Cliff pulled his phone out and searched for six different spellings of peenanga, penguilin, penepenepangolin… Philippine vampire . His skin paled. “Please tell me these things aren’t real.”
Storm and I exchanged glances. “I can lie. Or I can tell you that there’s so few of them in this part of the world that the likelihood of meeting a sasquatch far outweighs that of a penanggalan.”
“People have run into Sasquatch, I’m pretty sure!” His whisper-shout made me chuckle.
“Unless you’re a pregnant woman or a child, you’re fine.” Storm huffed and eyed Rayne in his pacing once more, complaining to Eve about their mother not answering her phone again.
“Did she even tell you what she is?” Eve’s tones settled down as the conversation deescalated.
“Latent wolf or something. I dunno. She isn’t a witch or shifter and is pretty pissy about it.” Cliff sulked more into my side, and I wrapped an arm over his shoulders, relishing his growing comfort with me. In turn, he rested a hand on my knee.
Pecker milled about at his feet, tugging his shoelaces curiously. This is thing my hens can eat? No. Maybe now? No.
I eyed the bird and he eyed me back. Not scared.
I bared my teeth at him and earned a fearful cluck and scattering of feathers as he scrambled off.
Storm’s eyes followed Pecker aimlessly as he mouthed a silent thank-you .
Jacque burrowed in the couch cushions beside Cliff for a moment and came out eating something, a piece of cereal. Nobody saw fit to stop him. Butt treats.
Cliff glanced over, his face morphing into a grimace. “Uh…yeah. Butt treats, lil buddy.”
Rayne resumed yammering to Eve, and I tuned the conversation out in favor of stroking Cliff’s dark locks, taking pleasure in their softness.
Cliff made a noise of shock as Rayne slipped by and pushed Vida into his arms. “Support her head, don’t kiss her, and if she starts stinking, tell me.”
I didn’t move to take Vida from him immediately, or at all. His bewildered expression morphed into fear and slight curiosity as he adjusted his grip, cradling her in his thick arms. There, she looked so small, much more so than in Rayne’s thinner arms. Swallowed against his chest, she nestled happily, nosing about hopefully for a nipple for a few seconds before the search exhausted her.
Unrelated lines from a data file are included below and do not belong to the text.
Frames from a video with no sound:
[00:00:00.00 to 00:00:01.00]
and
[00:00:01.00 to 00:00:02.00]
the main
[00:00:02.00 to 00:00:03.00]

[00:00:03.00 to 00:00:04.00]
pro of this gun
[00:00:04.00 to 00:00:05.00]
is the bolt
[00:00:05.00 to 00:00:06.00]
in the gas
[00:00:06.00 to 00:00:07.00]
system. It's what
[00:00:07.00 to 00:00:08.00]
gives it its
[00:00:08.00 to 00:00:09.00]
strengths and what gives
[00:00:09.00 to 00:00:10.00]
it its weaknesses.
With a single huff of defeat, she drifted off, face morphing into that soft, full-featured cherubic state. The face I knew I’d do anything for.
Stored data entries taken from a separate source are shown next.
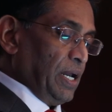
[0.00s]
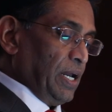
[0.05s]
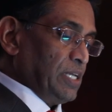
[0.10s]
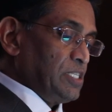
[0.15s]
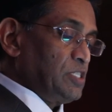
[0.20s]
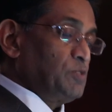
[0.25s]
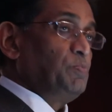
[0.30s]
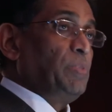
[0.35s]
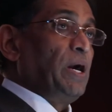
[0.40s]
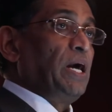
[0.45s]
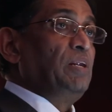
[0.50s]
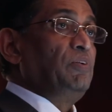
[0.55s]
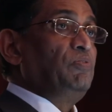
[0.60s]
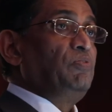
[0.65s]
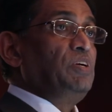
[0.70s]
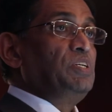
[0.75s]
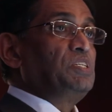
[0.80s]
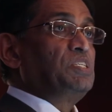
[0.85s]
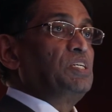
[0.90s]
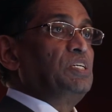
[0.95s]
has
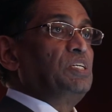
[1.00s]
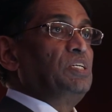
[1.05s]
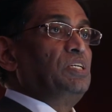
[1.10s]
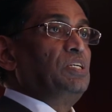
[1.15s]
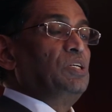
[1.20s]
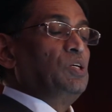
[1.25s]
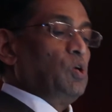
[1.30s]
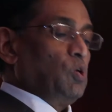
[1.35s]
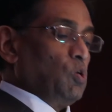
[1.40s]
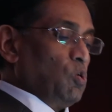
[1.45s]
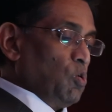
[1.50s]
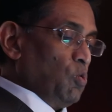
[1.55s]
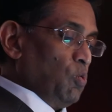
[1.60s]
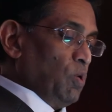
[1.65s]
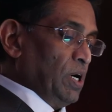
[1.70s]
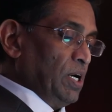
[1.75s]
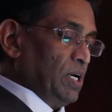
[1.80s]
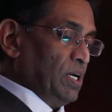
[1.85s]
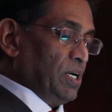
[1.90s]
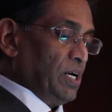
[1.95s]
benefited
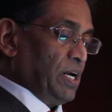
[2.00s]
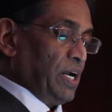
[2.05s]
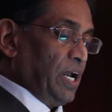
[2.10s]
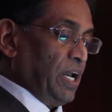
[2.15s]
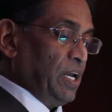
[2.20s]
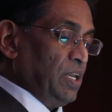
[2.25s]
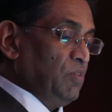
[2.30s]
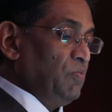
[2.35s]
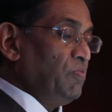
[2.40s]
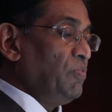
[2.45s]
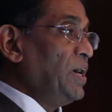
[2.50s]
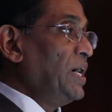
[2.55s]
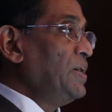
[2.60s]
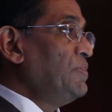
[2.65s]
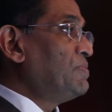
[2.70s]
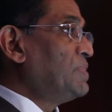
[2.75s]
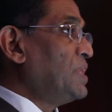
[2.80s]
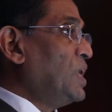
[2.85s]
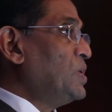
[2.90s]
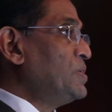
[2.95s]
over
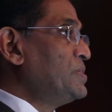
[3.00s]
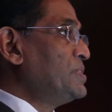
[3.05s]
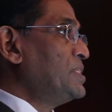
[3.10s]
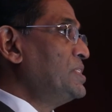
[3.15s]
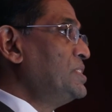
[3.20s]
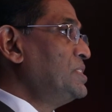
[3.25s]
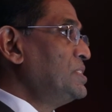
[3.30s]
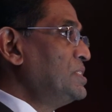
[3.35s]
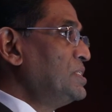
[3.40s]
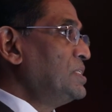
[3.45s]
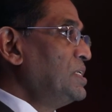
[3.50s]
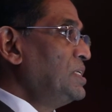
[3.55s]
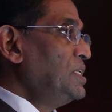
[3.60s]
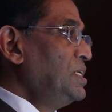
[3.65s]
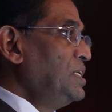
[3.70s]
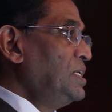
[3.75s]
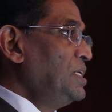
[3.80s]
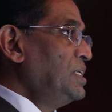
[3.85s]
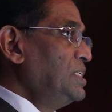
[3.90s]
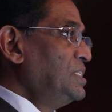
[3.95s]

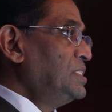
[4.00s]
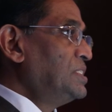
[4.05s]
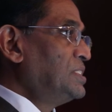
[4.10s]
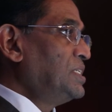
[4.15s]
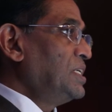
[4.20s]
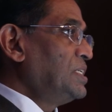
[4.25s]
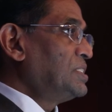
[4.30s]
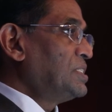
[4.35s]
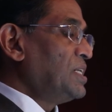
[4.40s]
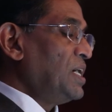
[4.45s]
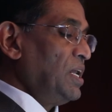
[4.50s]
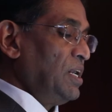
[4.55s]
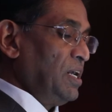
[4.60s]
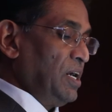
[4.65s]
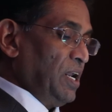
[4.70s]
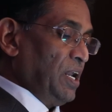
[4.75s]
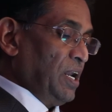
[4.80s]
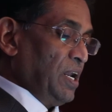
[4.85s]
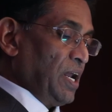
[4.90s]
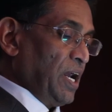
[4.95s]

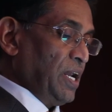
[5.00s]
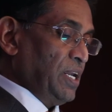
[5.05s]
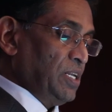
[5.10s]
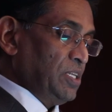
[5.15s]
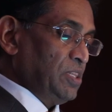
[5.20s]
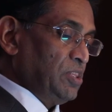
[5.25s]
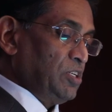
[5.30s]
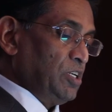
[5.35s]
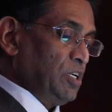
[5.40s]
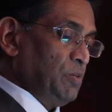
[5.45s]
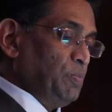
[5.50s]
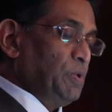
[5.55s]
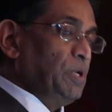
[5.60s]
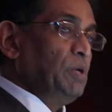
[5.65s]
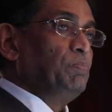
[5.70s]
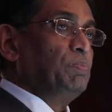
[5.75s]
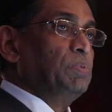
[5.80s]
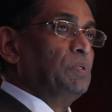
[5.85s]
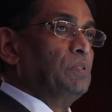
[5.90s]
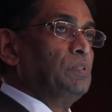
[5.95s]
85,693
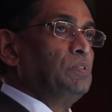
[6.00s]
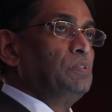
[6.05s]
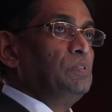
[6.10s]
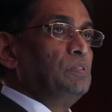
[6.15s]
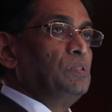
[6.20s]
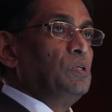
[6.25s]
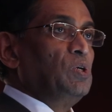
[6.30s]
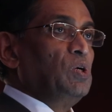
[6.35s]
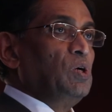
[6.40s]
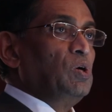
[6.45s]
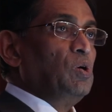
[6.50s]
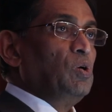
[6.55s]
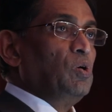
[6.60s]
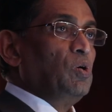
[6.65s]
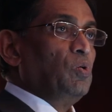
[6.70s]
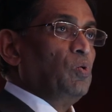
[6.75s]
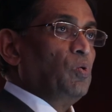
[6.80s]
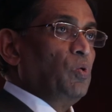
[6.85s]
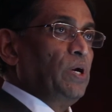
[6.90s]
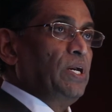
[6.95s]
people
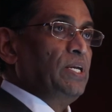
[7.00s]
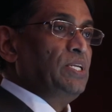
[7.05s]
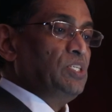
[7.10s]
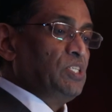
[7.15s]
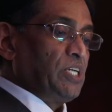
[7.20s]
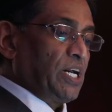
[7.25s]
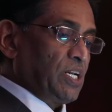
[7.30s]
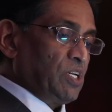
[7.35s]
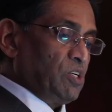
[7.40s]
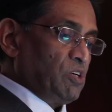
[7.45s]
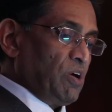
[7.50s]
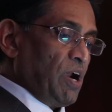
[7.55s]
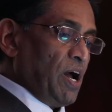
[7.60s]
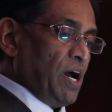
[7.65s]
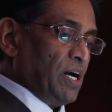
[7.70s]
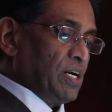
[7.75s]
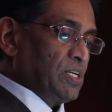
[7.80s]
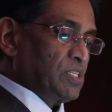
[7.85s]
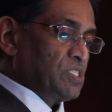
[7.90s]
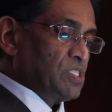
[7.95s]
who inject
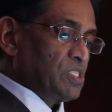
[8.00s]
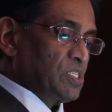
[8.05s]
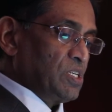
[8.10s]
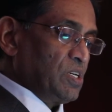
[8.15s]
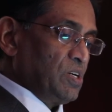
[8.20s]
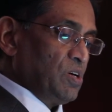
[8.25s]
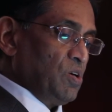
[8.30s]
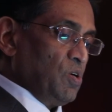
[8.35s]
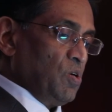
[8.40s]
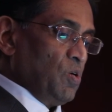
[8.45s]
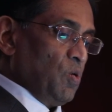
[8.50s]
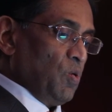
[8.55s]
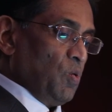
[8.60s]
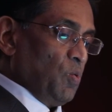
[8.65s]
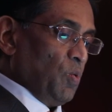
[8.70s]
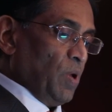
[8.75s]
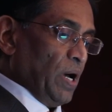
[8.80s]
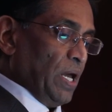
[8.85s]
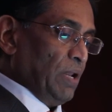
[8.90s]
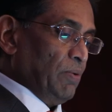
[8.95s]
drugs,
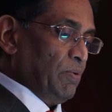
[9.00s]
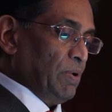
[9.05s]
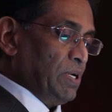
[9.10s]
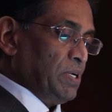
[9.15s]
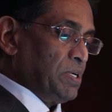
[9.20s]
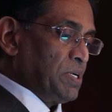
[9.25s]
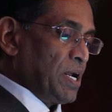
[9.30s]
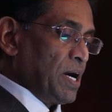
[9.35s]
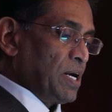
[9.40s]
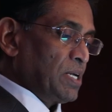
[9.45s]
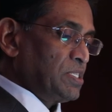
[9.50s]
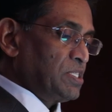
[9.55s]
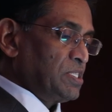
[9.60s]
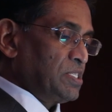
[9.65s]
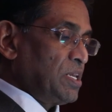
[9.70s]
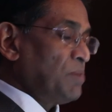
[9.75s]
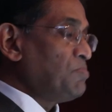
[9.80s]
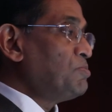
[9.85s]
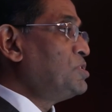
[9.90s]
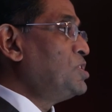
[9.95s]
while our drug
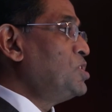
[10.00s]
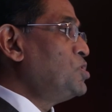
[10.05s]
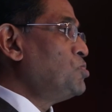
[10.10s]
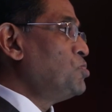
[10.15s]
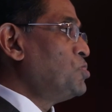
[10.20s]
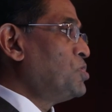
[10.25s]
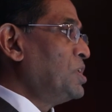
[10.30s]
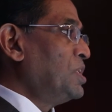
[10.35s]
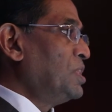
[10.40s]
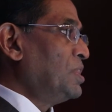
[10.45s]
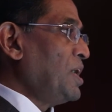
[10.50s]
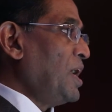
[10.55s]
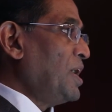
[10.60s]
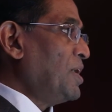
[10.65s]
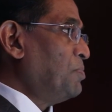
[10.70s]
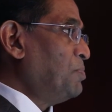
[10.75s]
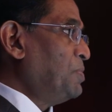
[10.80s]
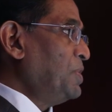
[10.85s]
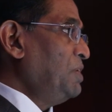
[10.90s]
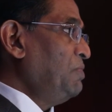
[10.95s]
substitution
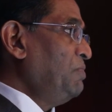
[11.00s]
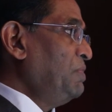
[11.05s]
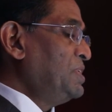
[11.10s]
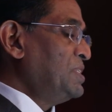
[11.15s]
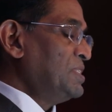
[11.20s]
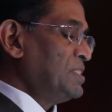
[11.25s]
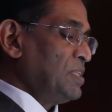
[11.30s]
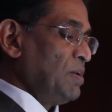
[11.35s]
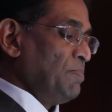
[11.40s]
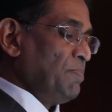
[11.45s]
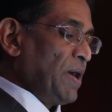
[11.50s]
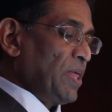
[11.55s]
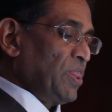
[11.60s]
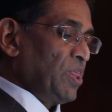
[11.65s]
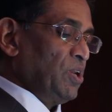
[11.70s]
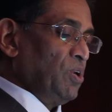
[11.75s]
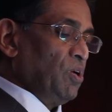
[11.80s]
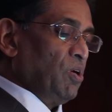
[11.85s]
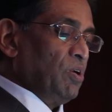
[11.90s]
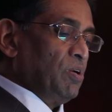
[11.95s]
therapy, which is the
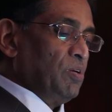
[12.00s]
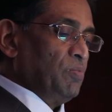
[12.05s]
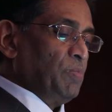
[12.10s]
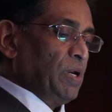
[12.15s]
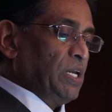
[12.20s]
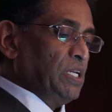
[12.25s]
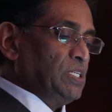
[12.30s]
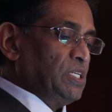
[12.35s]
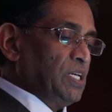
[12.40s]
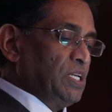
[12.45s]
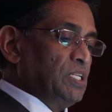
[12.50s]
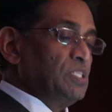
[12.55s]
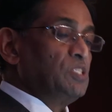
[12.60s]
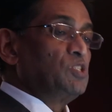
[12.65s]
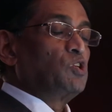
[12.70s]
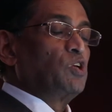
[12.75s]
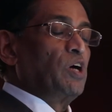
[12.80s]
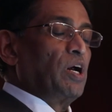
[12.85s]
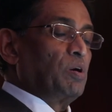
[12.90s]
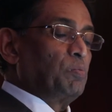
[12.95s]
methadone
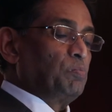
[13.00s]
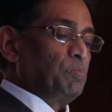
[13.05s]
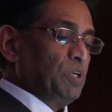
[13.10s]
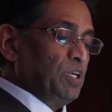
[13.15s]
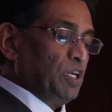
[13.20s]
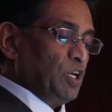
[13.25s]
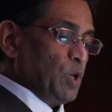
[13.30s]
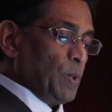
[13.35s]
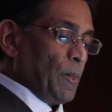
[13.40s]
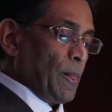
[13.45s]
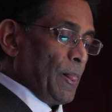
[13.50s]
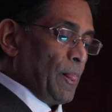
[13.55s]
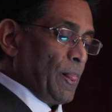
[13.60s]
maintenance therapy,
Drawing my gaze away from Vida sleeping against my mate’s chest, I stared long and hard at his own face that had softened into gentle wonder. He rubbed a thumb over the smattering of dark curls over her head and smiled. With a soft whisper, he spoke to her, lips curling into a gentle smile. “Hey there. I’m you’re Uncle Cliff.”
She didn’t respond to his whisper, but I got the feeling she wasn’t supposed to. His words were more for himself than her.
He slipped a finger into her palm, letting the tiny digits curl around his larger one, holding on as if he was the only thing keeping her from floating away. “How the hell are you so cute?”
“I think it’s an evolutionary thing to make you want to care for them.” I reached a hand over to stroke her soft scalp. Her face turned and mouth opened, following the warmth of my hand.
Rayne, eyes cutting over, paced off with the phone and returned less than a minute later with a bottle, thrusting it into Cliff’s hands. “Here, dudeboob juice,” he mouthed at Cliff where Eve couldn’t hear.
Cliff eyed the bottle as he fumbled it in his free hand and hesitantly offered the nipple of it to her.
“Want a hand?” I nudged him to lift his elbow and he nodded, adjusting her head up, tucking her in. “Now trace her lip with it, draw a smiley face—there we go.”
Vida opened her mouth and shook her head, gawping at the air until Cliff slid the bottle in and she latched, sucking with huffing breaths as she tied in, barely moving when Rayne circled back with a rag to keep Vida from spilling on him or spitting up. She was usually a neat eater, but babies were unpredictable.
“Whoa. She’s really tying in on this. Taste good?” He laughed and Storm chimed in, making a so-so gesture with his hand.
“Eh. I imagine it tastes better to her.” Storm laughed, and Cliff only pursed his lips for a second with displeasure and left the commentary to himself.
By the time I realized it, Rayne had hung up the phone and flopped onto Storm’s lap, leaning back with a groan. “I don’t know what to make of this.”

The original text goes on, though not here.